• _AIM OF THE EXERCISE_: Omit the images, then print each record below exactly as it reads.

════════════════

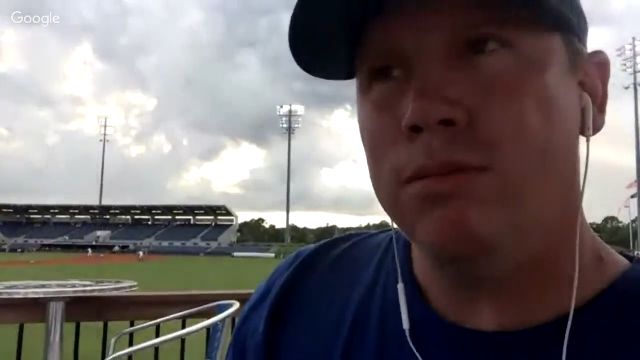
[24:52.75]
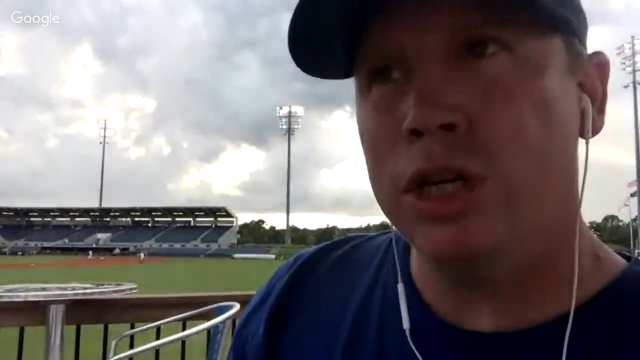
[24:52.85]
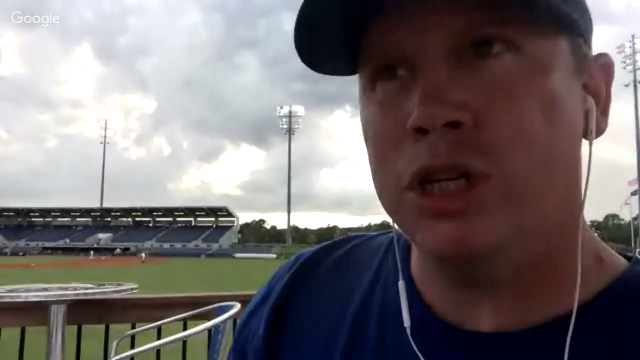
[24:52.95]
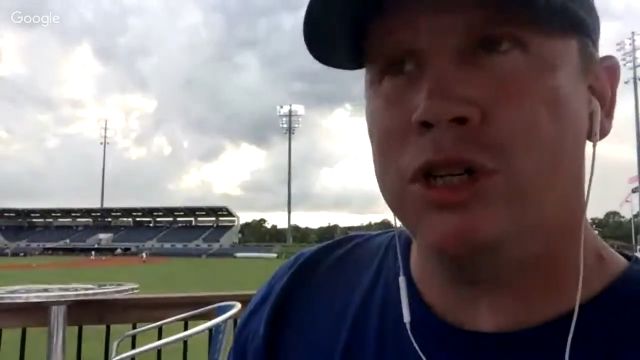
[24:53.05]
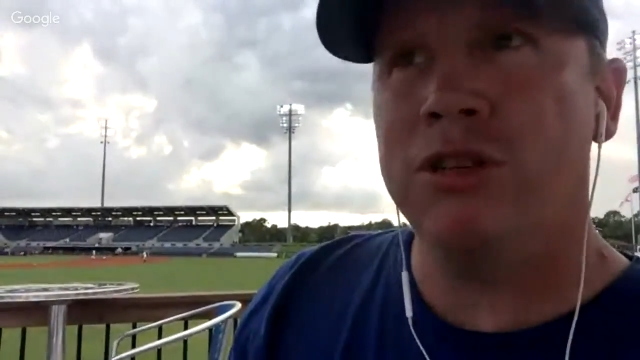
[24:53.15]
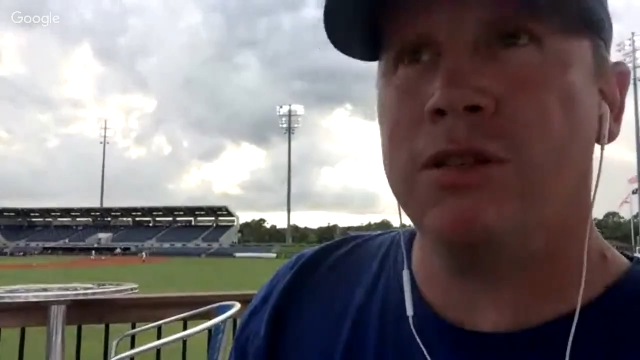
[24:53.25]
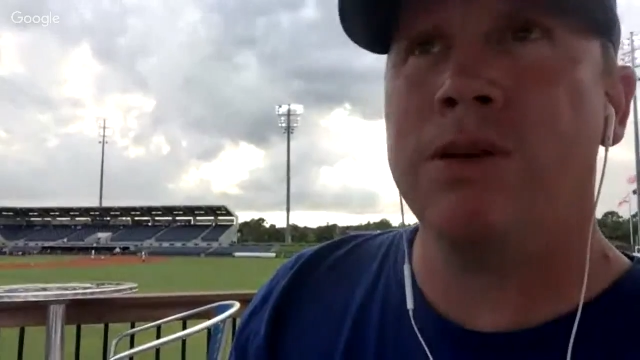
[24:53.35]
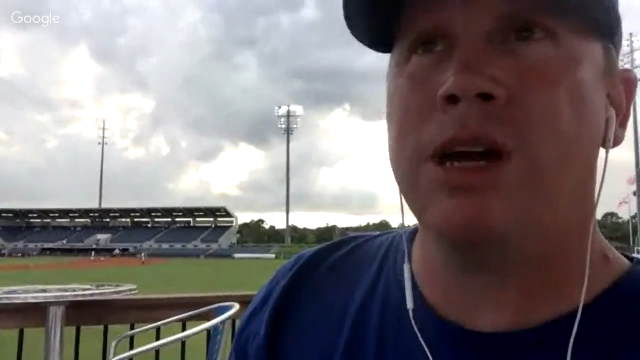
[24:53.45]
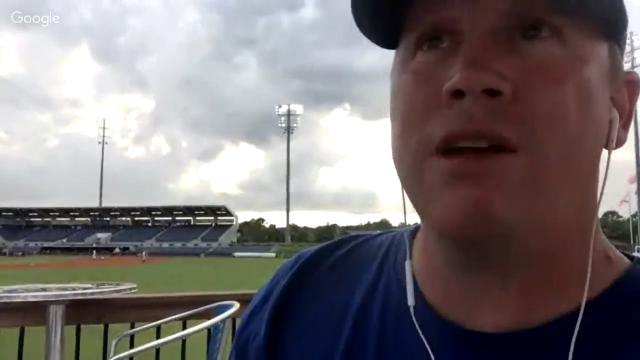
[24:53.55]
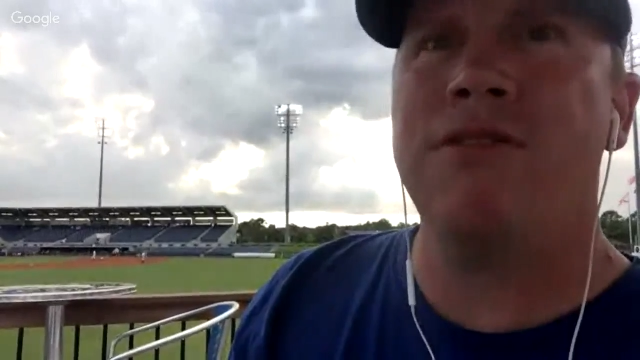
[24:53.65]
which is a
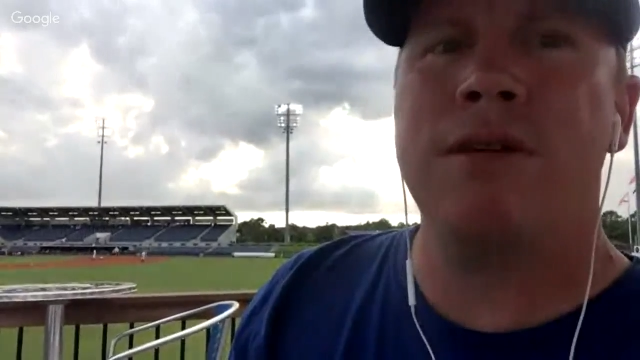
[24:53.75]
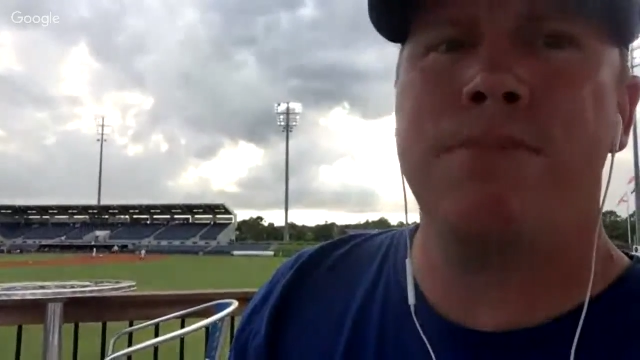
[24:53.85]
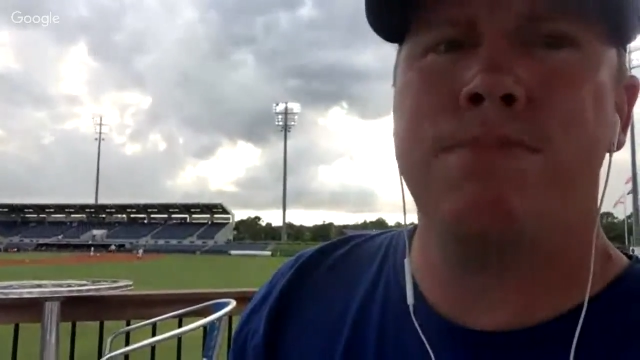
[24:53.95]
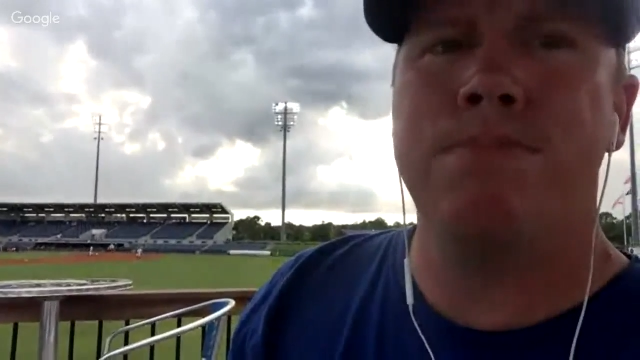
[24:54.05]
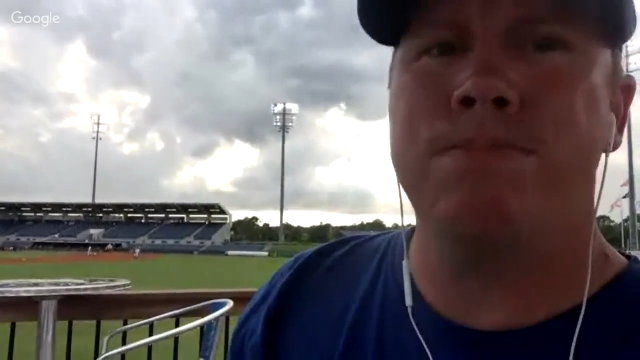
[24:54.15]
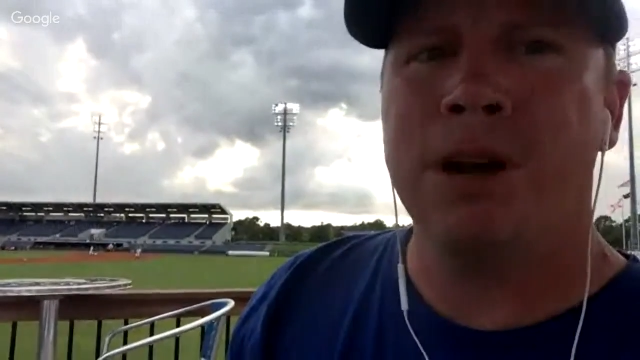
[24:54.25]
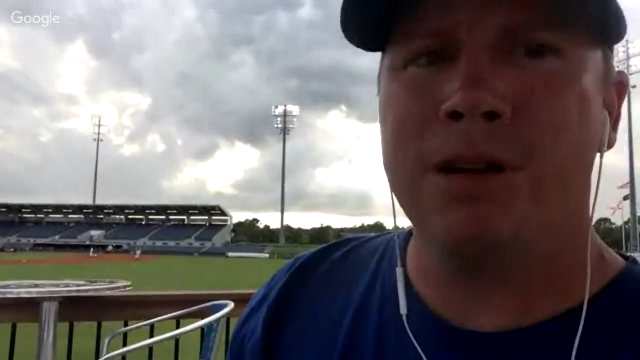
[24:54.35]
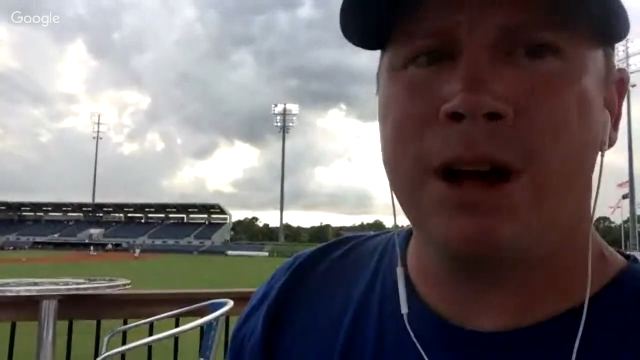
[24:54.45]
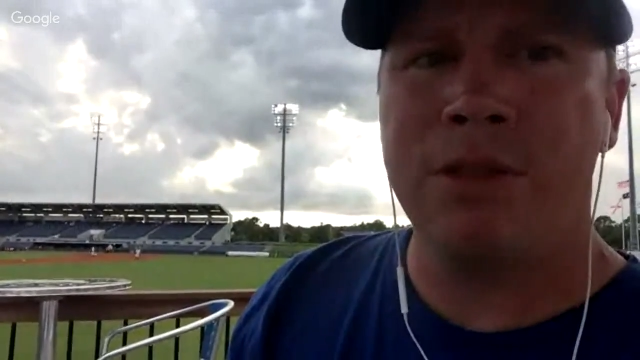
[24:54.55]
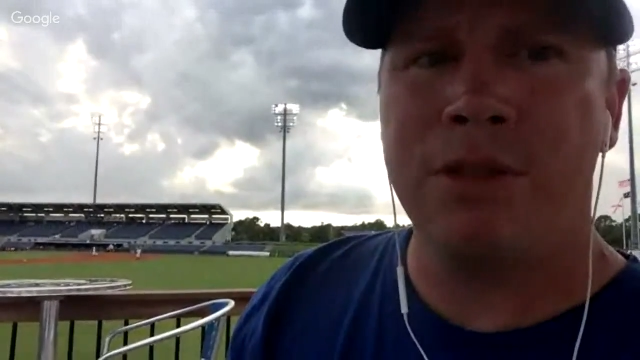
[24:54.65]
kind of a
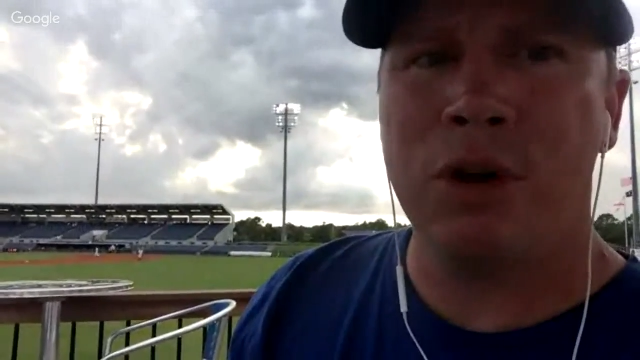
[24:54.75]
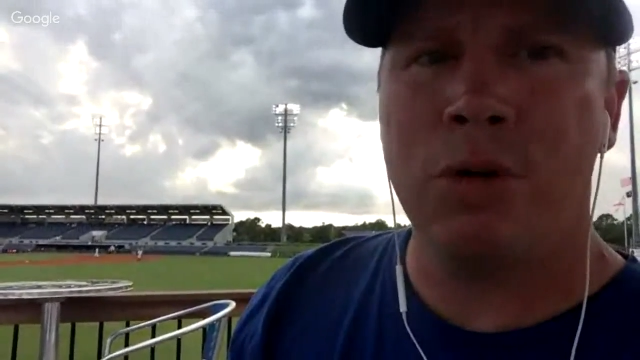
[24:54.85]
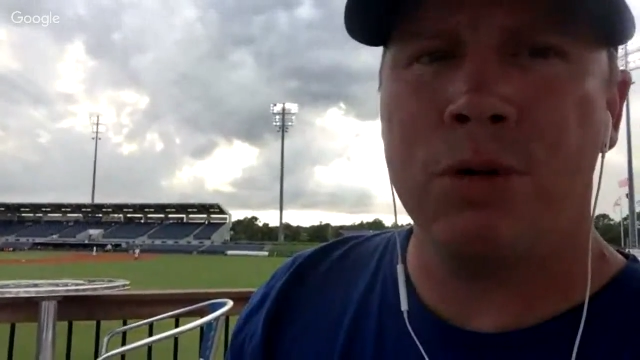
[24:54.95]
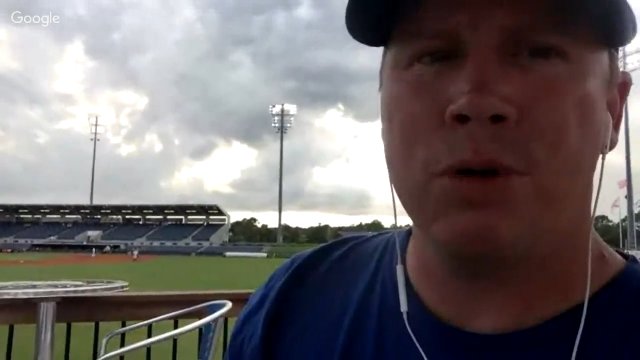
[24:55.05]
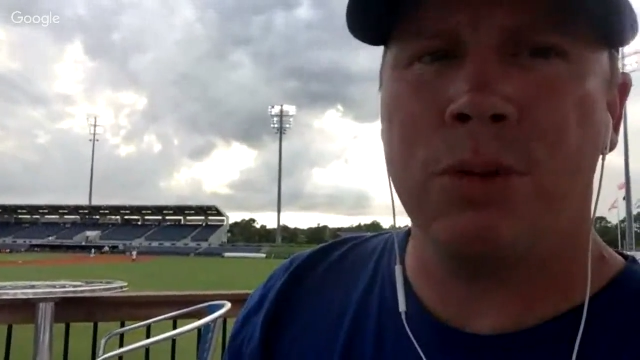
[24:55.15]
around the corner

════════════════

• _EXERCISE SOLUTION_:
[24:52.75]
[24:52.85]
[24:52.95]
[24:53.05]
[24:53.15]
[24:53.25]
[24:53.35]
[24:53.45]
[24:53.55]
[24:53.65]
which is a
[24:53.75]
[24:53.85]
[24:53.95]
[24:54.05]
[24:54.15]
[24:54.25]
[24:54.35]
[24:54.45]
[24:54.55]
[24:54.65]
kind of a
[24:54.75]
[24:54.85]
[24:54.95]
[24:55.05]
[24:55.15]
around the corner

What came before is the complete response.